Besides basically maligning conservatives as unquestioning religious dolts uninterested in anything besides easy money (I'm surprised he didn't find the word count to call conservatives racists, sexists, bigots, or homophobes), Kennedy promotes an activist journalism that seems to follow a Ron Fournier model. Unfamiliar with Fournier? He's the Washington bureau chief for the Associated Press, who says that journalism should be more interpretation than simple reporting.

The folly with this activist journalism is not in being investigative. That is one of the hallmarks of good, solid reporting. The folly, rather, is in the notion that the press should be in the business of interspersing commentary with news.

Facts are facts, but interpretation of those facts are subject to the reader or listener. That's why the public used to place a trust in the news media. Journalists were the ones with the access, so the public trusted they would simply find the stories as best they could, and not abuse their positions by trying to influence their thinking on the issues. Today, we've seen respect for the media lowered to levels normally reserved for used-car salesmen.

At the same time, we have "solid investigative reporting" such as the style of Dan Rather (in Kennedy's mind, a puppet of the Bush administration) that saw pajama-clad bloggers do the investigative work that CBS News wouldn't do: exposing a fraudulent piece of work that was hailed as the proof that George W. Bush skipped out on his Air National Guard duty. We have Fox News insisting at the start of the 2008 race for the White House that Barack Obama attended a madrassa as a young boy. And we have The View doing the tough interviews on presidential candidates, and Saturday Night Live even mocking the media for the tone of the debates.

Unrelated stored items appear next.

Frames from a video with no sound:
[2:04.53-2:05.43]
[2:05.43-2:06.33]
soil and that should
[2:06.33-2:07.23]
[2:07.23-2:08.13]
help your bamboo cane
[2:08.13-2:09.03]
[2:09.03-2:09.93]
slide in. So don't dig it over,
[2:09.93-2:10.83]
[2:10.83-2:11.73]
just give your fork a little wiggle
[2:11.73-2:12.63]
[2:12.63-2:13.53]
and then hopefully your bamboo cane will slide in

This, Professor Kennedy, is the danger of activist journalism. We can no longer trust the media to do simple things like their jobs.

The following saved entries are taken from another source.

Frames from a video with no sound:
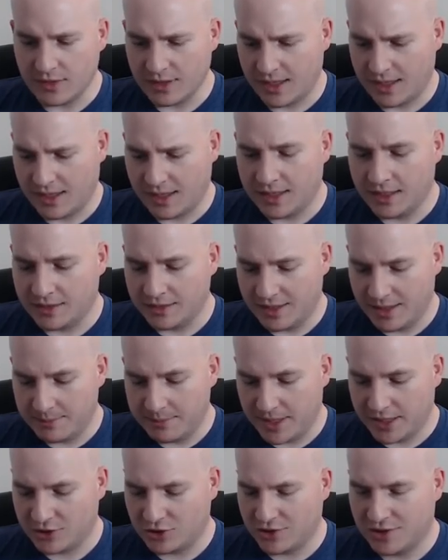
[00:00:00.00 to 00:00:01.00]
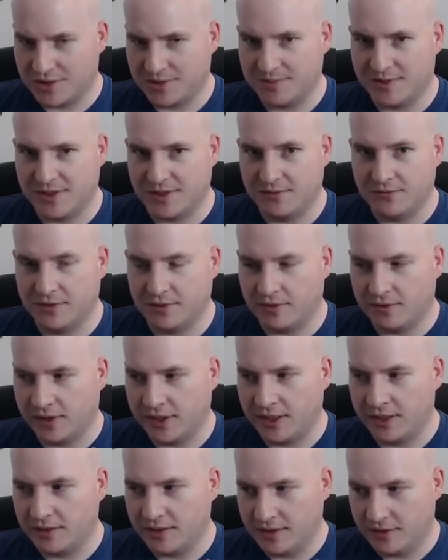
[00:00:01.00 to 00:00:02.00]
And they mentioned
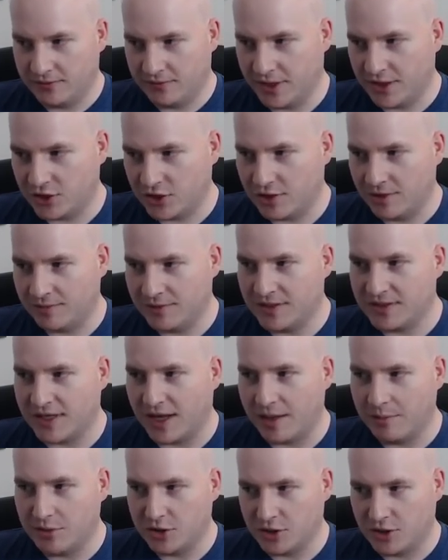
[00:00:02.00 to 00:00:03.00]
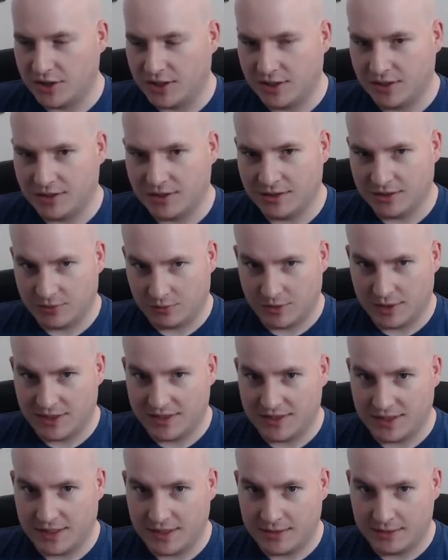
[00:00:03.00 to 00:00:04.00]
specifically the invention of the time machine in
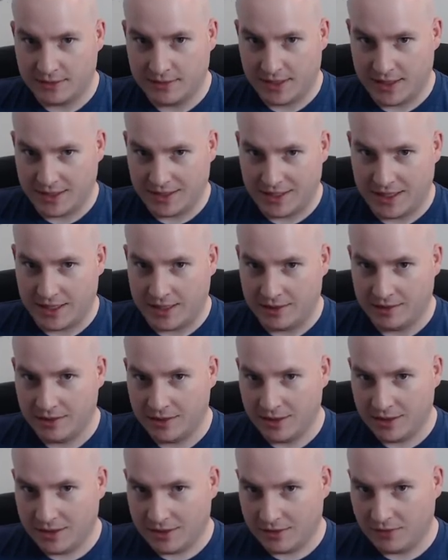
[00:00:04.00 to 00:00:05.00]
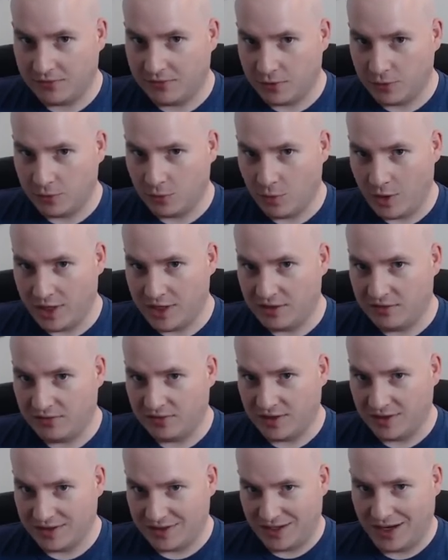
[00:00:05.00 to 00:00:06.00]
2010, aka the phone wave
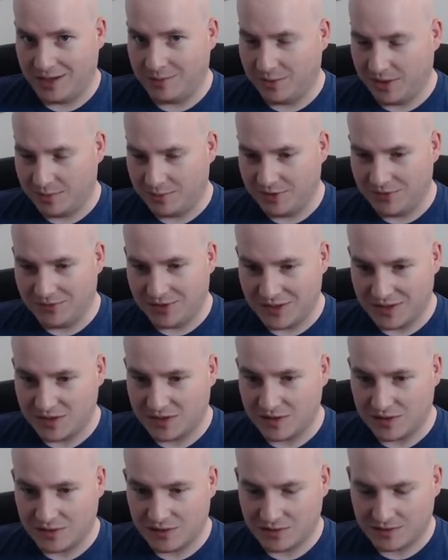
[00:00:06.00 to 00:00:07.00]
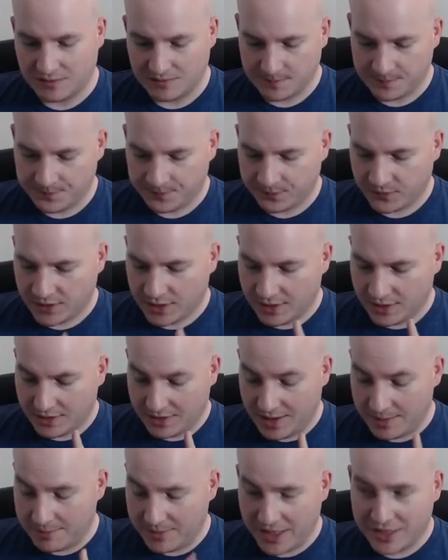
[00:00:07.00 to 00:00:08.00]
and time leap devices.
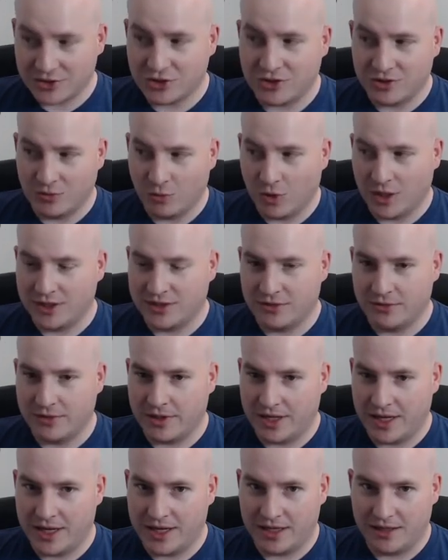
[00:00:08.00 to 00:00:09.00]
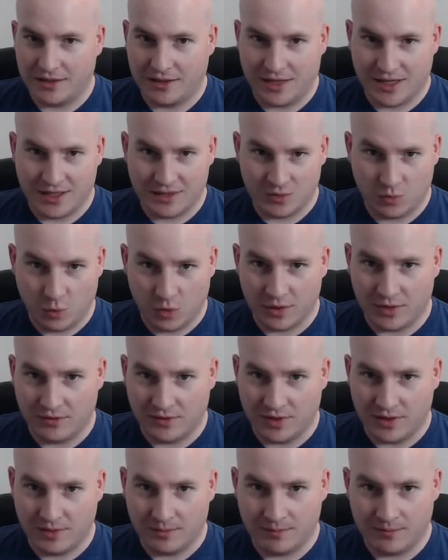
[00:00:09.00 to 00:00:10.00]
They mentioned Y2K as one of
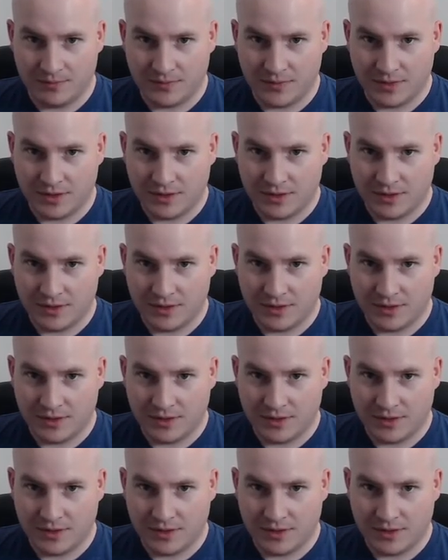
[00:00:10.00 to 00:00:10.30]
them.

Investigative journalism is one thing. What you advocate is holding the hands of the general public so that we won't be so stupid as to miss the complete obviousness of the decisions we should make. In other words, you advocate that the media stop being about "just the facts" and be more of a soapbox for those with privileged access to stump for their ideas and ideals.

You, Professor Kennedy - a man steeped in both journalism and the teaching of it - should know better. Instead, much as you seek to have journalists pursue, you are using your position to push for your own ideas. And, in doing so, you are discrediting a vital service that the public needs.

Nick Haynes is a student majoring in political science at the University of Missouri and the former president of the MU College Republicans.